**AIM OF THE EXERCISE**. Though the entries contain pictures, the copy you make should hold only the rest, exactly as written.

**MATERIAL FOR THIS TASK**.
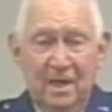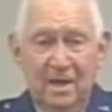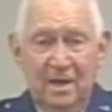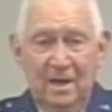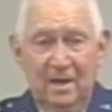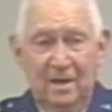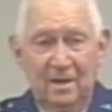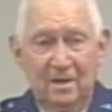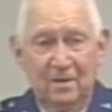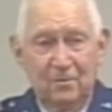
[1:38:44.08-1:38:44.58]

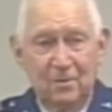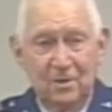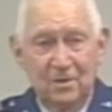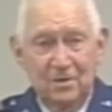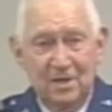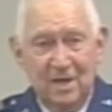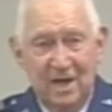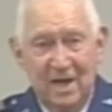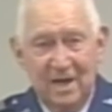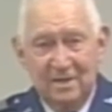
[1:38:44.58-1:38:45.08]
and they were
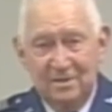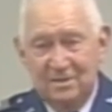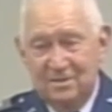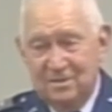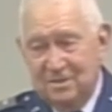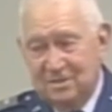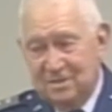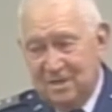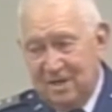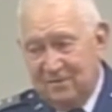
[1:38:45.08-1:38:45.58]
attacked
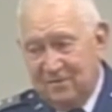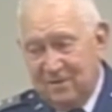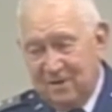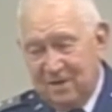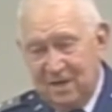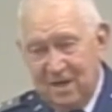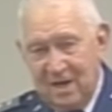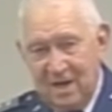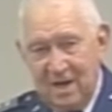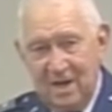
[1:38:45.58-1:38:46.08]
just after
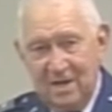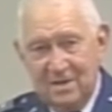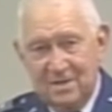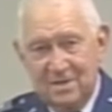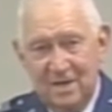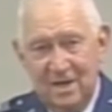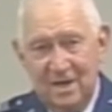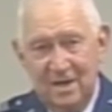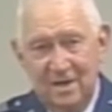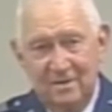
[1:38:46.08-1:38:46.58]
they got
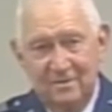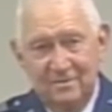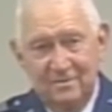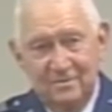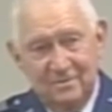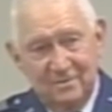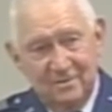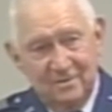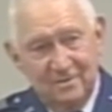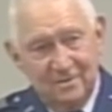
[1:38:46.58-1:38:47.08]
outside of
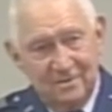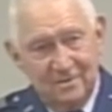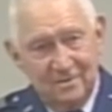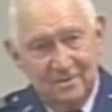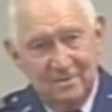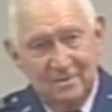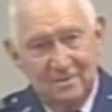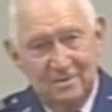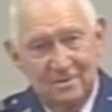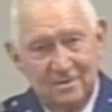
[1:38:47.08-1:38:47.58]

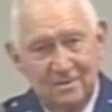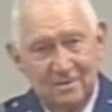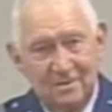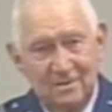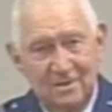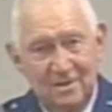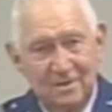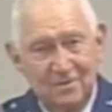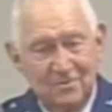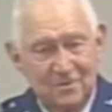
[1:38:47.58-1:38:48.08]

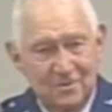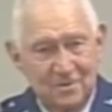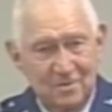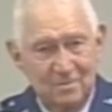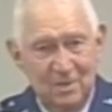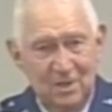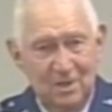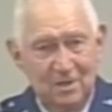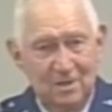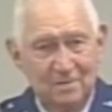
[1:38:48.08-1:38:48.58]
uh, the entrance to
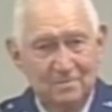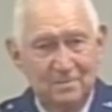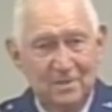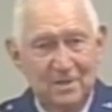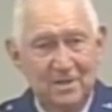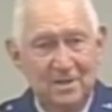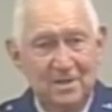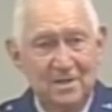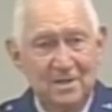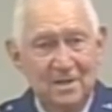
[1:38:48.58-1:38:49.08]
Manila
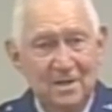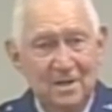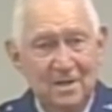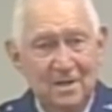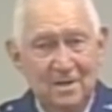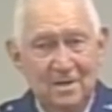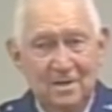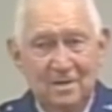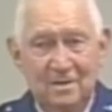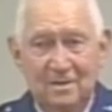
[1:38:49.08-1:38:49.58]
Bay.
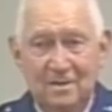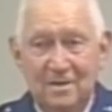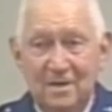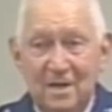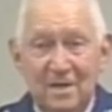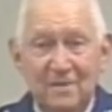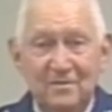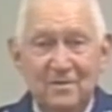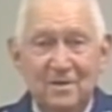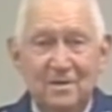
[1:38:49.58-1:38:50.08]
The
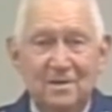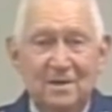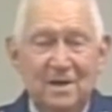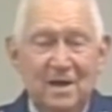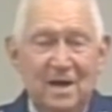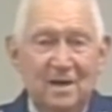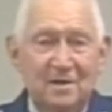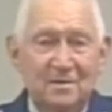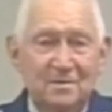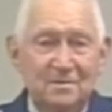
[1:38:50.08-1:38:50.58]
Navy
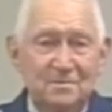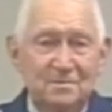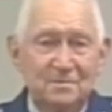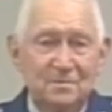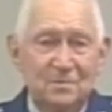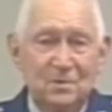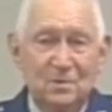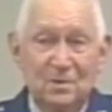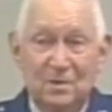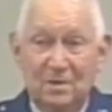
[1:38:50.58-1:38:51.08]
attacked them
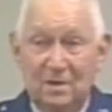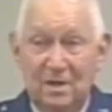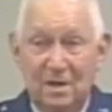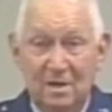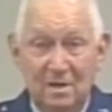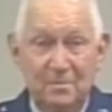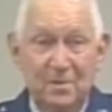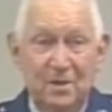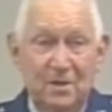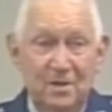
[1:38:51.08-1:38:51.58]
with the
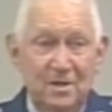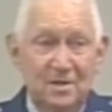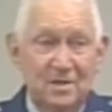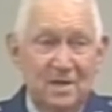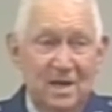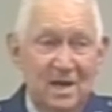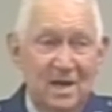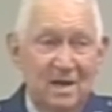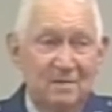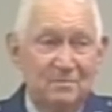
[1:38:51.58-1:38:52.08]
airplane,
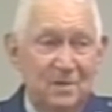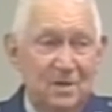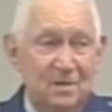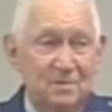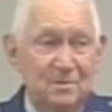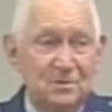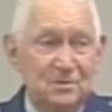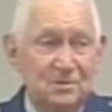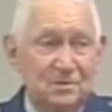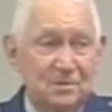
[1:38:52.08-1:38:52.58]
dive
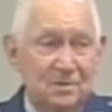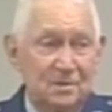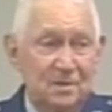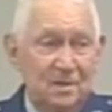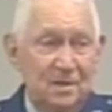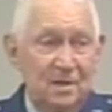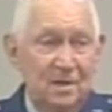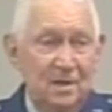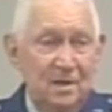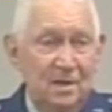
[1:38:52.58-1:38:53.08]
bombers
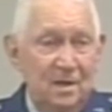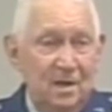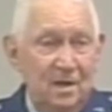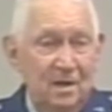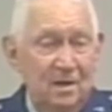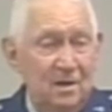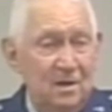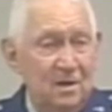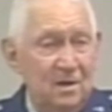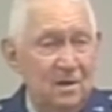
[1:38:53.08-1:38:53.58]

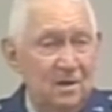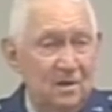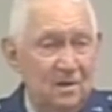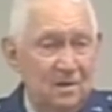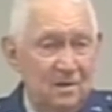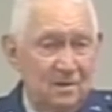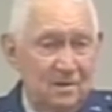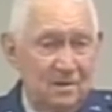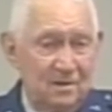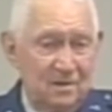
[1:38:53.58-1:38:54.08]
and
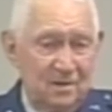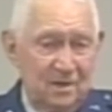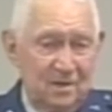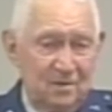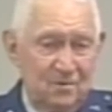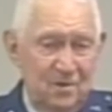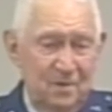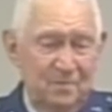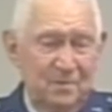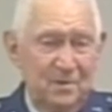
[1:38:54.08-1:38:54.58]
uh, they
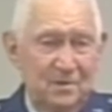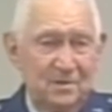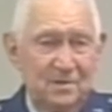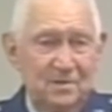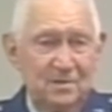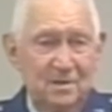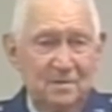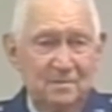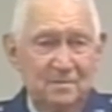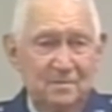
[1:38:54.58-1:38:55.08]
cripple a
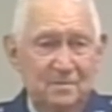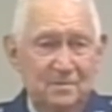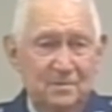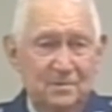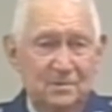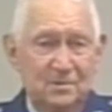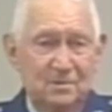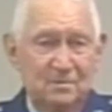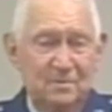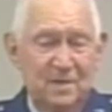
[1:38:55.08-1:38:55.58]
ship
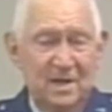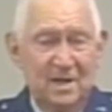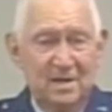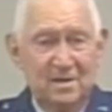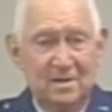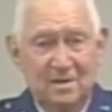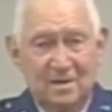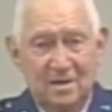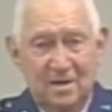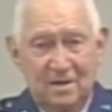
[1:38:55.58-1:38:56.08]
so
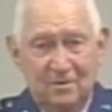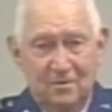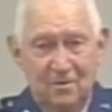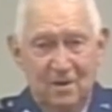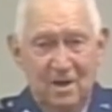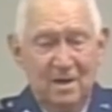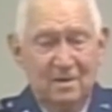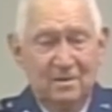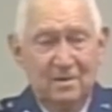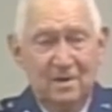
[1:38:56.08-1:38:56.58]
bad that they
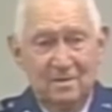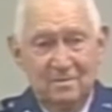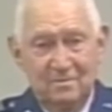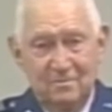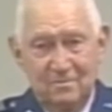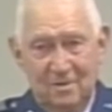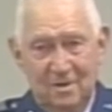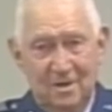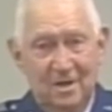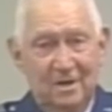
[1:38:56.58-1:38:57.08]
they
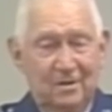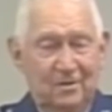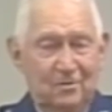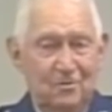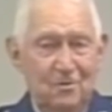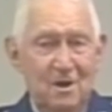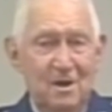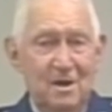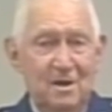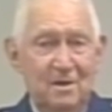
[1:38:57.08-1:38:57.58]
run it
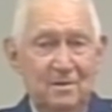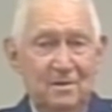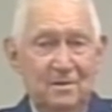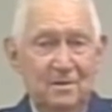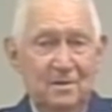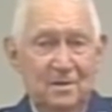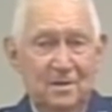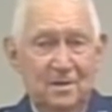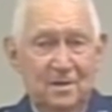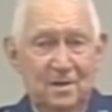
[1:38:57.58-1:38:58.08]
aground,
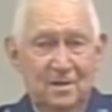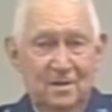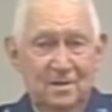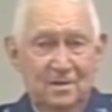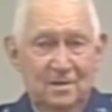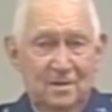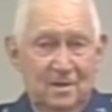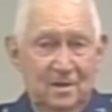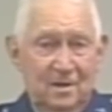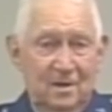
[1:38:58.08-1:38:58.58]

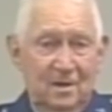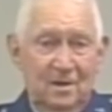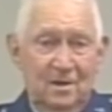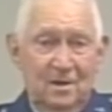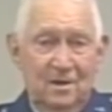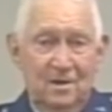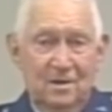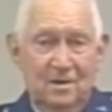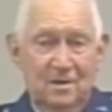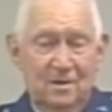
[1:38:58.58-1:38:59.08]

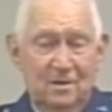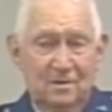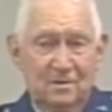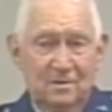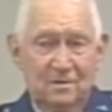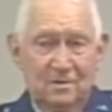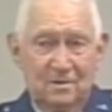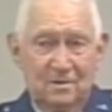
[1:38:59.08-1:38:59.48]
and uh,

**EXPECTED OUTPUT**.
[1:38:44.08-1:38:44.58]

[1:38:44.58-1:38:45.08]
and they were
[1:38:45.08-1:38:45.58]
attacked
[1:38:45.58-1:38:46.08]
just after
[1:38:46.08-1:38:46.58]
they got
[1:38:46.58-1:38:47.08]
outside of
[1:38:47.08-1:38:47.58]

[1:38:47.58-1:38:48.08]

[1:38:48.08-1:38:48.58]
uh, the entrance to
[1:38:48.58-1:38:49.08]
Manila
[1:38:49.08-1:38:49.58]
Bay.
[1:38:49.58-1:38:50.08]
The
[1:38:50.08-1:38:50.58]
Navy
[1:38:50.58-1:38:51.08]
attacked them
[1:38:51.08-1:38:51.58]
with the
[1:38:51.58-1:38:52.08]
airplane,
[1:38:52.08-1:38:52.58]
dive
[1:38:52.58-1:38:53.08]
bombers
[1:38:53.08-1:38:53.58]

[1:38:53.58-1:38:54.08]
and
[1:38:54.08-1:38:54.58]
uh, they
[1:38:54.58-1:38:55.08]
cripple a
[1:38:55.08-1:38:55.58]
ship
[1:38:55.58-1:38:56.08]
so
[1:38:56.08-1:38:56.58]
bad that they
[1:38:56.58-1:38:57.08]
they
[1:38:57.08-1:38:57.58]
run it
[1:38:57.58-1:38:58.08]
aground,
[1:38:58.08-1:38:58.58]

[1:38:58.58-1:38:59.08]

[1:38:59.08-1:38:59.48]
and uh,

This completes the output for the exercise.